_AVAILABLE DATA_
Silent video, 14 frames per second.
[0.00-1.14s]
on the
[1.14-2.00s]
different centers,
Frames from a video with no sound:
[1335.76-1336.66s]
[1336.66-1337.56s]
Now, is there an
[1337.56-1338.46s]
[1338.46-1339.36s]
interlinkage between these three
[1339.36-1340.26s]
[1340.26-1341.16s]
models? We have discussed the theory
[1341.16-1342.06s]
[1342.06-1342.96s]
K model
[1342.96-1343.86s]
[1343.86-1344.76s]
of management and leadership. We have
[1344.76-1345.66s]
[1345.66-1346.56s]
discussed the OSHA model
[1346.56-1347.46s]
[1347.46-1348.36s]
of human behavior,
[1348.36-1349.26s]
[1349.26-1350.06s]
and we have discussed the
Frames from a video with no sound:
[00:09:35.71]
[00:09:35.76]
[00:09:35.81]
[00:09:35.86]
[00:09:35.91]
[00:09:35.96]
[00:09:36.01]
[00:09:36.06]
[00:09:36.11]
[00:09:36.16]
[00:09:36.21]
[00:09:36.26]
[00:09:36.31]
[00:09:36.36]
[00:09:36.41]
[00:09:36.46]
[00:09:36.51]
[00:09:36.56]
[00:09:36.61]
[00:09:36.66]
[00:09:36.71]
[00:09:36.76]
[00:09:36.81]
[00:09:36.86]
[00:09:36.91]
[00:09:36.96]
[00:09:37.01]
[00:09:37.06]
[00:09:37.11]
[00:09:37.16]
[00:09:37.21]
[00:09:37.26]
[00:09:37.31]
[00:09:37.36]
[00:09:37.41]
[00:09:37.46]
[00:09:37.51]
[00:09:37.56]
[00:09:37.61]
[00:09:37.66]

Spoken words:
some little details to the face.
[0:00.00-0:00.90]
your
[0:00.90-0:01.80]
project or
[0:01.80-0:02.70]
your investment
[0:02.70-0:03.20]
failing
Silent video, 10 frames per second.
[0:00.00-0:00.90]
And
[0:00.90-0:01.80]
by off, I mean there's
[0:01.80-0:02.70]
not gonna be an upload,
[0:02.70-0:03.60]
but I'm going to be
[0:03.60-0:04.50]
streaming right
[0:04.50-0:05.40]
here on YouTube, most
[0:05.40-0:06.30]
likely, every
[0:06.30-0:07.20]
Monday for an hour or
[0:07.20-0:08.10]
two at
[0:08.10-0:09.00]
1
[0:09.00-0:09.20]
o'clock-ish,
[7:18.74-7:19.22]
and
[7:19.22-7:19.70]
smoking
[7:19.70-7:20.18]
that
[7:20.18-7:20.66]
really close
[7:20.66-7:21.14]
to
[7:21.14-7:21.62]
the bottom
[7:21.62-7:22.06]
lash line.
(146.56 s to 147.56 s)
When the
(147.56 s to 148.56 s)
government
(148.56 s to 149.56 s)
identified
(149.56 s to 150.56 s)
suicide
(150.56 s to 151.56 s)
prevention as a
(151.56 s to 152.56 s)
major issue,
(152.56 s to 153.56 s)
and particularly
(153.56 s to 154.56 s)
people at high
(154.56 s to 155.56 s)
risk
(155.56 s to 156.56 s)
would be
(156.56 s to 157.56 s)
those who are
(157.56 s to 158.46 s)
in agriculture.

_TASK REQUIREMENTS_
Once you have read the entries above, copy them out exactly as they were given.

_WRITTEN SOLUTION_
Silent video, 14 frames per second.
[0.00-1.14s]
on the
[1.14-2.00s]
different centers,
Frames from a video with no sound:
[1335.76-1336.66s]
[1336.66-1337.56s]
Now, is there an
[1337.56-1338.46s]
[1338.46-1339.36s]
interlinkage between these three
[1339.36-1340.26s]
[1340.26-1341.16s]
models? We have discussed the theory
[1341.16-1342.06s]
[1342.06-1342.96s]
K model
[1342.96-1343.86s]
[1343.86-1344.76s]
of management and leadership. We have
[1344.76-1345.66s]
[1345.66-1346.56s]
discussed the OSHA model
[1346.56-1347.46s]
[1347.46-1348.36s]
of human behavior,
[1348.36-1349.26s]
[1349.26-1350.06s]
and we have discussed the
Frames from a video with no sound:
[00:09:35.71]
[00:09:35.76]
[00:09:35.81]
[00:09:35.86]
[00:09:35.91]
[00:09:35.96]
[00:09:36.01]
[00:09:36.06]
[00:09:36.11]
[00:09:36.16]
[00:09:36.21]
[00:09:36.26]
[00:09:36.31]
[00:09:36.36]
[00:09:36.41]
[00:09:36.46]
[00:09:36.51]
[00:09:36.56]
[00:09:36.61]
[00:09:36.66]
[00:09:36.71]
[00:09:36.76]
[00:09:36.81]
[00:09:36.86]
[00:09:36.91]
[00:09:36.96]
[00:09:37.01]
[00:09:37.06]
[00:09:37.11]
[00:09:37.16]
[00:09:37.21]
[00:09:37.26]
[00:09:37.31]
[00:09:37.36]
[00:09:37.41]
[00:09:37.46]
[00:09:37.51]
[00:09:37.56]
[00:09:37.61]
[00:09:37.66]

Spoken words:
some little details to the face.
[0:00.00-0:00.90]
your
[0:00.90-0:01.80]
project or
[0:01.80-0:02.70]
your investment
[0:02.70-0:03.20]
failing
Silent video, 10 frames per second.
[0:00.00-0:00.90]
And
[0:00.90-0:01.80]
by off, I mean there's
[0:01.80-0:02.70]
not gonna be an upload,
[0:02.70-0:03.60]
but I'm going to be
[0:03.60-0:04.50]
streaming right
[0:04.50-0:05.40]
here on YouTube, most
[0:05.40-0:06.30]
likely, every
[0:06.30-0:07.20]
Monday for an hour or
[0:07.20-0:08.10]
two at
[0:08.10-0:09.00]
1
[0:09.00-0:09.20]
o'clock-ish,
[7:18.74-7:19.22]
and
[7:19.22-7:19.70]
smoking
[7:19.70-7:20.18]
that
[7:20.18-7:20.66]
really close
[7:20.66-7:21.14]
to
[7:21.14-7:21.62]
the bottom
[7:21.62-7:22.06]
lash line.
(146.56 s to 147.56 s)
When the
(147.56 s to 148.56 s)
government
(148.56 s to 149.56 s)
identified
(149.56 s to 150.56 s)
suicide
(150.56 s to 151.56 s)
prevention as a
(151.56 s to 152.56 s)
major issue,
(152.56 s to 153.56 s)
and particularly
(153.56 s to 154.56 s)
people at high
(154.56 s to 155.56 s)
risk
(155.56 s to 156.56 s)
would be
(156.56 s to 157.56 s)
those who are
(157.56 s to 158.46 s)
in agriculture.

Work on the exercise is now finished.